Data excerpts
=-=-=-=-=

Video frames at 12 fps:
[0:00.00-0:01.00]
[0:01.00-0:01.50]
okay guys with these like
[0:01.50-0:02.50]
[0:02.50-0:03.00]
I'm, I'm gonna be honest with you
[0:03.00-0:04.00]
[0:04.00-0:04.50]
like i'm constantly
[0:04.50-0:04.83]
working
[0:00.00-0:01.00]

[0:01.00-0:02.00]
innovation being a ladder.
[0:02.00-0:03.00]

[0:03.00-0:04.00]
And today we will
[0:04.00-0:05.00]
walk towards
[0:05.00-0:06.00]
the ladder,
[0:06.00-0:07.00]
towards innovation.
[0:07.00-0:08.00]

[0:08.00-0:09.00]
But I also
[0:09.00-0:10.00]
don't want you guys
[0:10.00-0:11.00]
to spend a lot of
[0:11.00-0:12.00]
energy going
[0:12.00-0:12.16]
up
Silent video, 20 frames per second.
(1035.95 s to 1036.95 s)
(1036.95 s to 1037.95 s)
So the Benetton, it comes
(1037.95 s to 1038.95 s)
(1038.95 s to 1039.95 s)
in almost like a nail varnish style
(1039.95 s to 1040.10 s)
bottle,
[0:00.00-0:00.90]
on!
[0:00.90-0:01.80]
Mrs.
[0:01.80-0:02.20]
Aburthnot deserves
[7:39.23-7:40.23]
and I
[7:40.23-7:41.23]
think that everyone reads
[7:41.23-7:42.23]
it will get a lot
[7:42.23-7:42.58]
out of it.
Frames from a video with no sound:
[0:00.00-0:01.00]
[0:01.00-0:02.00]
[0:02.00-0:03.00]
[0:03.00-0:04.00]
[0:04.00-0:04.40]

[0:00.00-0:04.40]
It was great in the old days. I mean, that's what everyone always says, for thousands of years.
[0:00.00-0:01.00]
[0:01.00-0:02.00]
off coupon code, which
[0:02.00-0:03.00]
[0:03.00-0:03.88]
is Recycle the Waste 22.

=-=-=-=-=

Problem details => Nothing in the entries above should differ when you return them in full.

Task response =>
Video frames at 12 fps:
[0:00.00-0:01.00]
[0:01.00-0:01.50]
okay guys with these like
[0:01.50-0:02.50]
[0:02.50-0:03.00]
I'm, I'm gonna be honest with you
[0:03.00-0:04.00]
[0:04.00-0:04.50]
like i'm constantly
[0:04.50-0:04.83]
working
[0:00.00-0:01.00]

[0:01.00-0:02.00]
innovation being a ladder.
[0:02.00-0:03.00]

[0:03.00-0:04.00]
And today we will
[0:04.00-0:05.00]
walk towards
[0:05.00-0:06.00]
the ladder,
[0:06.00-0:07.00]
towards innovation.
[0:07.00-0:08.00]

[0:08.00-0:09.00]
But I also
[0:09.00-0:10.00]
don't want you guys
[0:10.00-0:11.00]
to spend a lot of
[0:11.00-0:12.00]
energy going
[0:12.00-0:12.16]
up
Silent video, 20 frames per second.
(1035.95 s to 1036.95 s)
(1036.95 s to 1037.95 s)
So the Benetton, it comes
(1037.95 s to 1038.95 s)
(1038.95 s to 1039.95 s)
in almost like a nail varnish style
(1039.95 s to 1040.10 s)
bottle,
[0:00.00-0:00.90]
on!
[0:00.90-0:01.80]
Mrs.
[0:01.80-0:02.20]
Aburthnot deserves
[7:39.23-7:40.23]
and I
[7:40.23-7:41.23]
think that everyone reads
[7:41.23-7:42.23]
it will get a lot
[7:42.23-7:42.58]
out of it.
Frames from a video with no sound:
[0:00.00-0:01.00]
[0:01.00-0:02.00]
[0:02.00-0:03.00]
[0:03.00-0:04.00]
[0:04.00-0:04.40]

[0:00.00-0:04.40]
It was great in the old days. I mean, that's what everyone always says, for thousands of years.
[0:00.00-0:01.00]
[0:01.00-0:02.00]
off coupon code, which
[0:02.00-0:03.00]
[0:03.00-0:03.88]
is Recycle the Waste 22.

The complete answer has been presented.